Assignment >>
An exact copy of the data is required, with no pictures in it.

Records for processing >>
————————

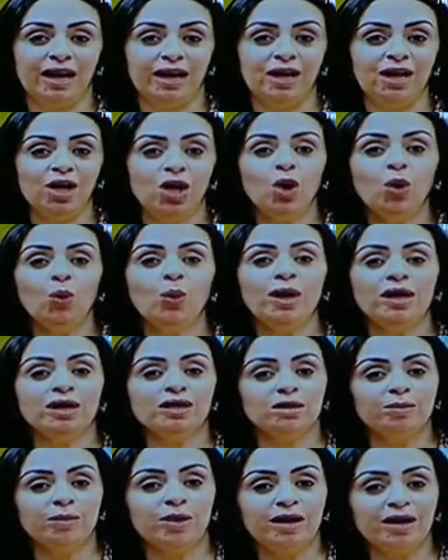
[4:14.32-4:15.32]
during
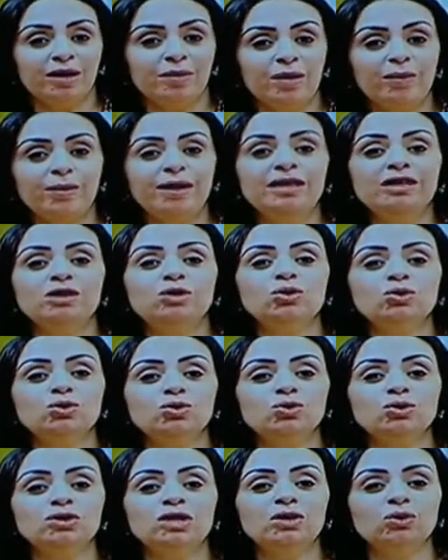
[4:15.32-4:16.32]
the very last
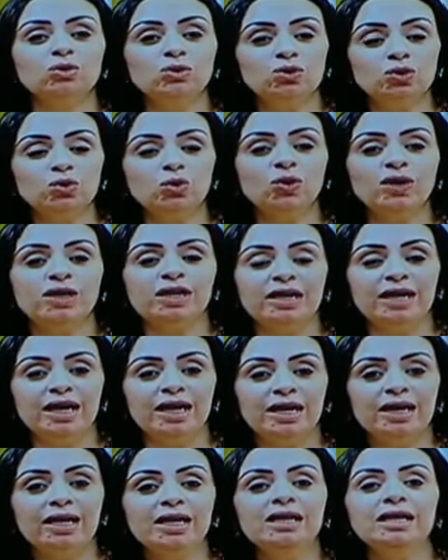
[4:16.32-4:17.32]
few years,
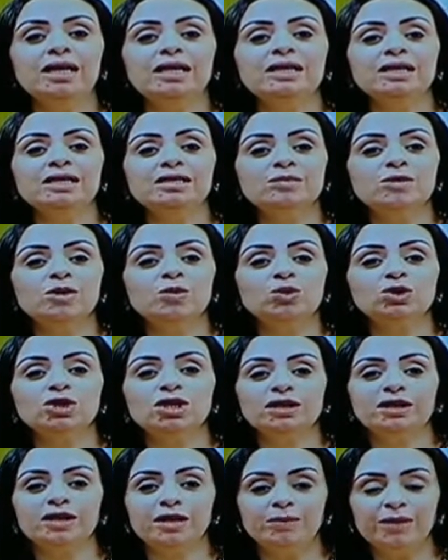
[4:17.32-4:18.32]
um,
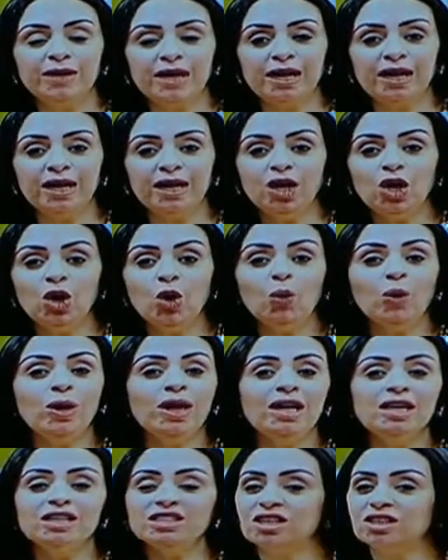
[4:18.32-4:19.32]

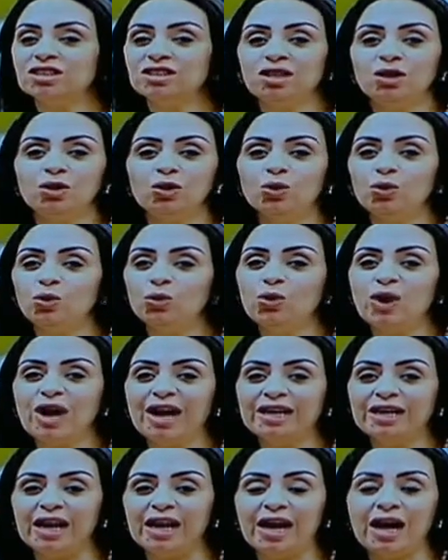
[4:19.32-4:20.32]
starting by
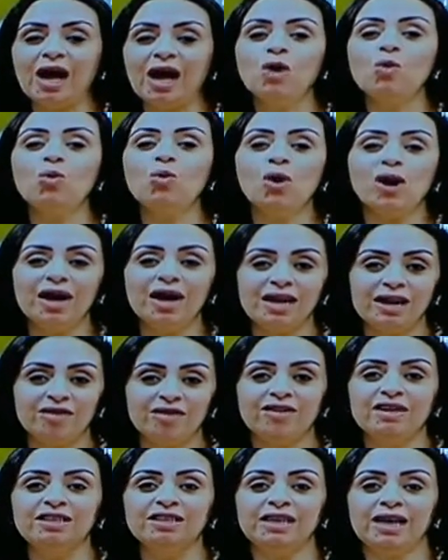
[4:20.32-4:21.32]
uh,
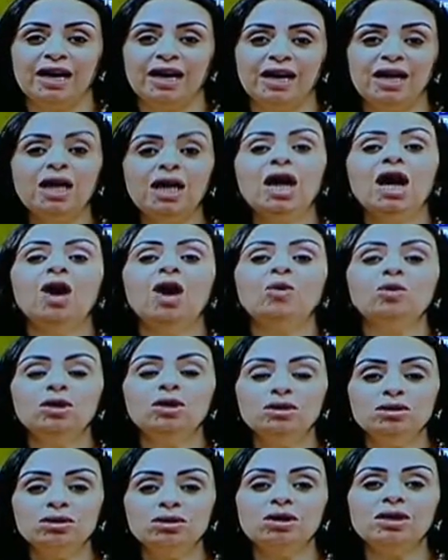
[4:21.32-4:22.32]
uh,
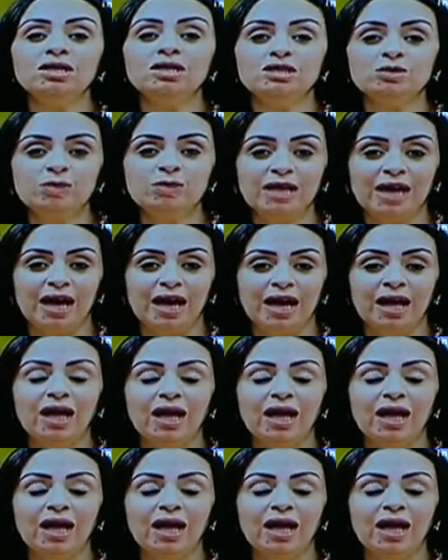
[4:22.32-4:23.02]
devoting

————————

Worked solution >>
[4:14.32-4:15.32]
during
[4:15.32-4:16.32]
the very last
[4:16.32-4:17.32]
few years,
[4:17.32-4:18.32]
um,
[4:18.32-4:19.32]

[4:19.32-4:20.32]
starting by
[4:20.32-4:21.32]
uh,
[4:21.32-4:22.32]
uh,
[4:22.32-4:23.02]
devoting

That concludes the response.